Similar to their attitude toward our country. For our liberal democracy to be saved, it must first be destroyed.
Scorched-earth Republicans and other scorched-earth conservatives have developed a scorched-earth agenda for our country, especially since President Obama became president. Unfortunately, the Obama-created Cat Food Commission appears to have a scorched-earth attitude toward Social Security, which is hardly at deaths door, although conservatives want to pull the plug on Social Security anyway, right now, as well as any other liberal FDR era programs or any other liberal Democratic Party initiatives. After the conservatives finish with scorching the earth of our liberal democracy, then what? What is their conservative vision for our country after the ashes stop smoldering and the screaming (especially of the elderly and children) dies down?

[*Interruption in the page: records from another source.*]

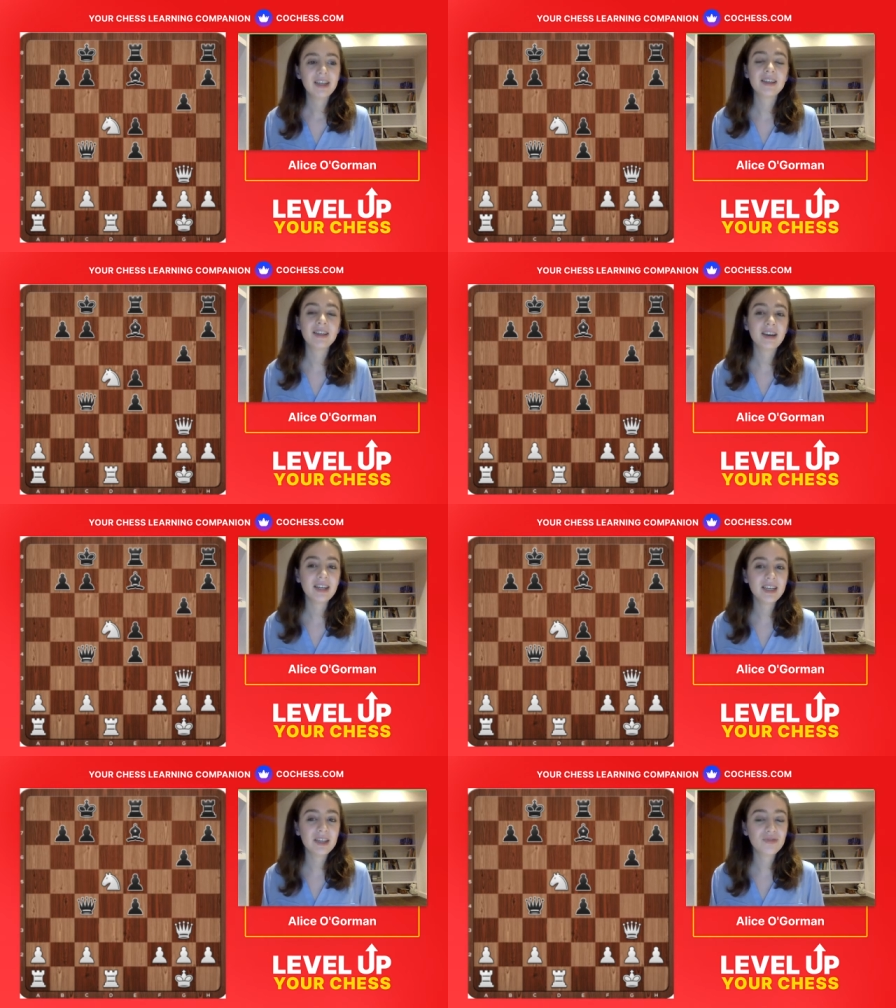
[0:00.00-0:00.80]
The knight
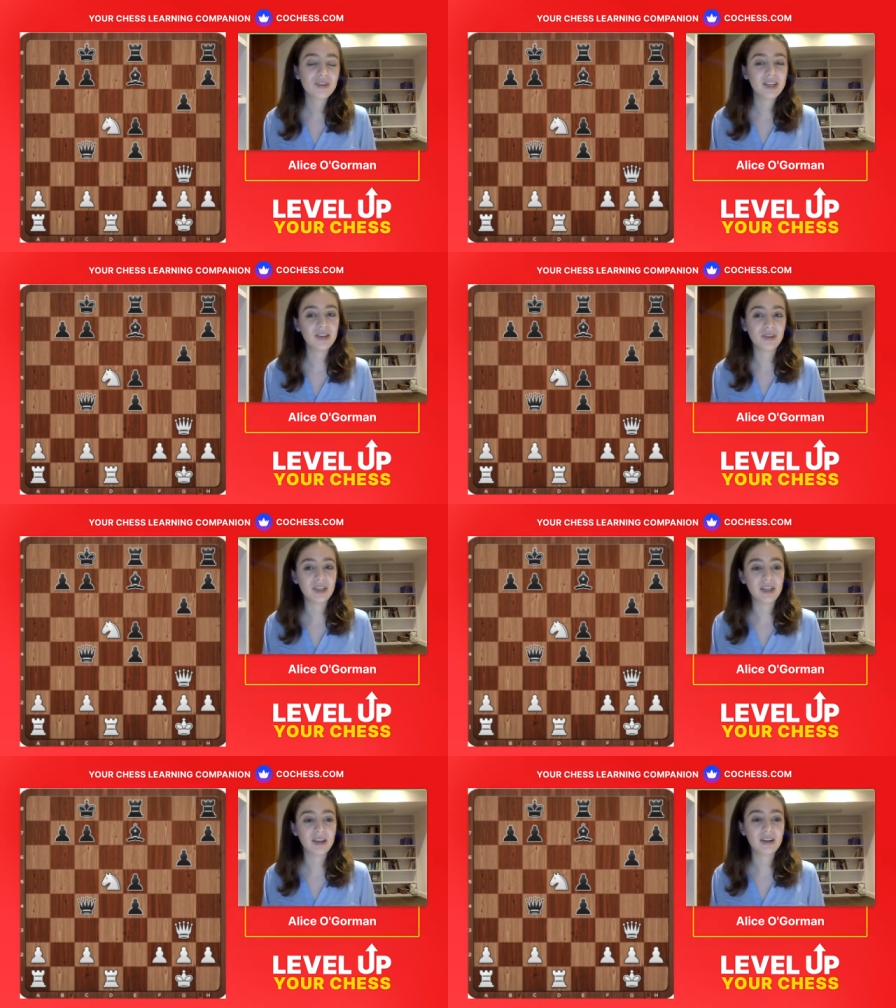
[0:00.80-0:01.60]
is really good
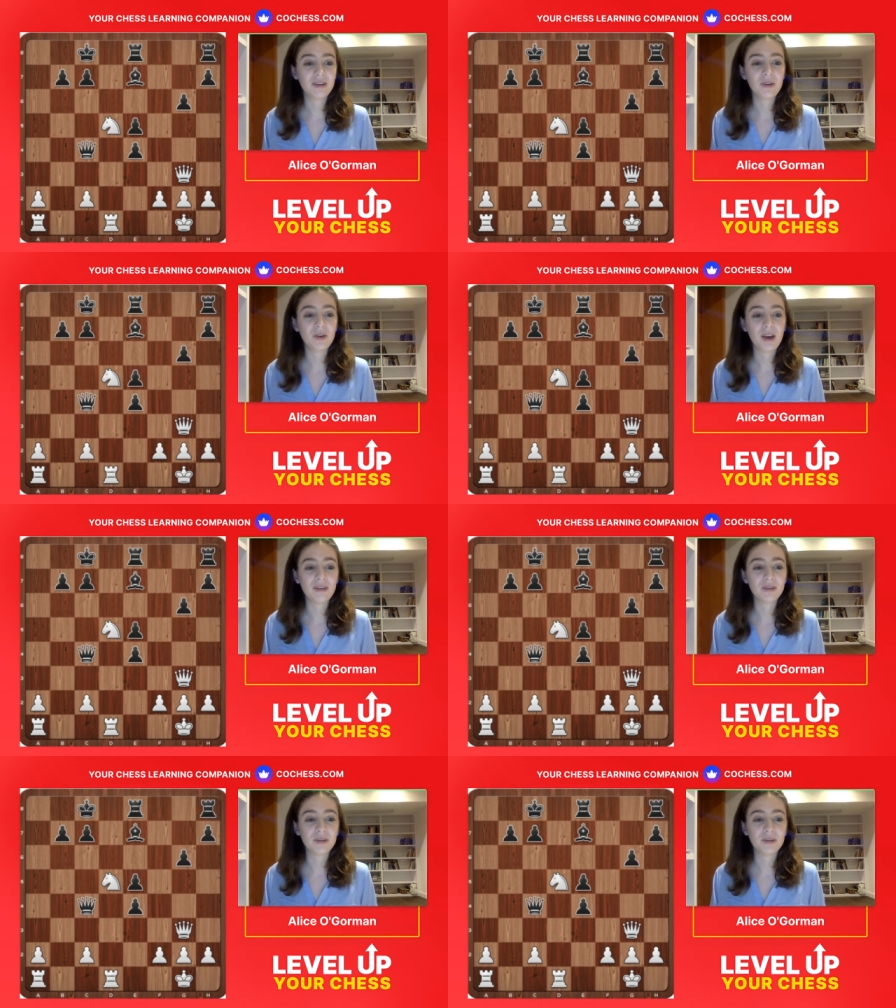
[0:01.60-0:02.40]
here. You
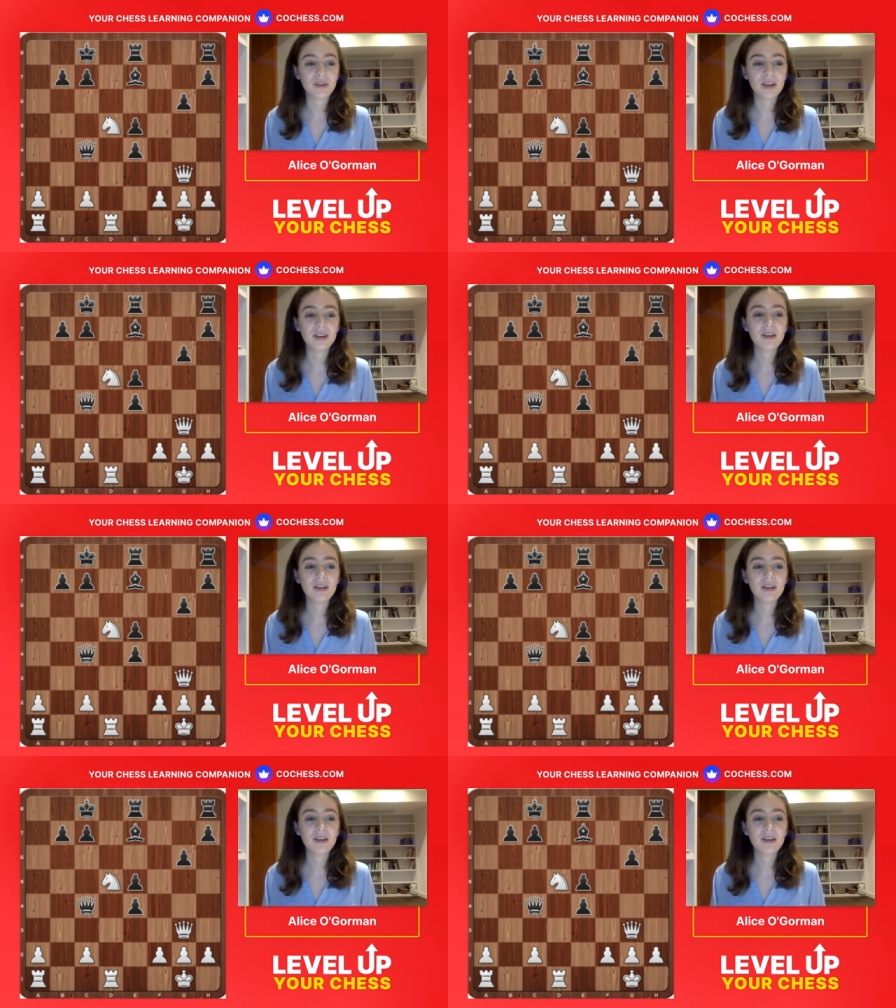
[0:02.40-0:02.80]
have to agree.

I have several times made the point “how dare they raise the retirement age at a time when there are no jobs for persons nearing retirement age” but a letter to the Editor I saw today made the same point more effectively:
Indeed. There is another side to the generational argument. For those who wish the Boomers would get out of their way, raising the retirement age is the worst thing you could possibly do.
Win!
This is more stupid strategy from the “veal pen” in DC. Let’s say the campaign to save SS is completely successful. Then what will happen? The Catfood Commission will come in with its recommendations, the political people will say we can’t cut SS, and the Commission will say, well let’s take it out of Medicare or Education or Transportation or . . . . ,
But once the progressives win on SS they won’t have any leverage to use in other areas. In fact, because the Commission has given way on SS, they will then say, well, now you have to give us something, because the pain has to spread around. And so the good little veal pen progressives in order to seem mature and reasonable will give way to draconian cuts in some other area, where there’s no coalition of 60 groups defending that area.
The right strategy was for progressives to say, there’s no reason for the CF Commission. Not one dollar has to be cut from the budget for reasons of solvency. We can always pay our debts. The deficit is literally irrelevant. We’re willing to cut stuff, but only stuff that’s not doing any good for the American people. So let’s talk about that, and while we’e about that, dismiss this commission or we’re all staying home in November.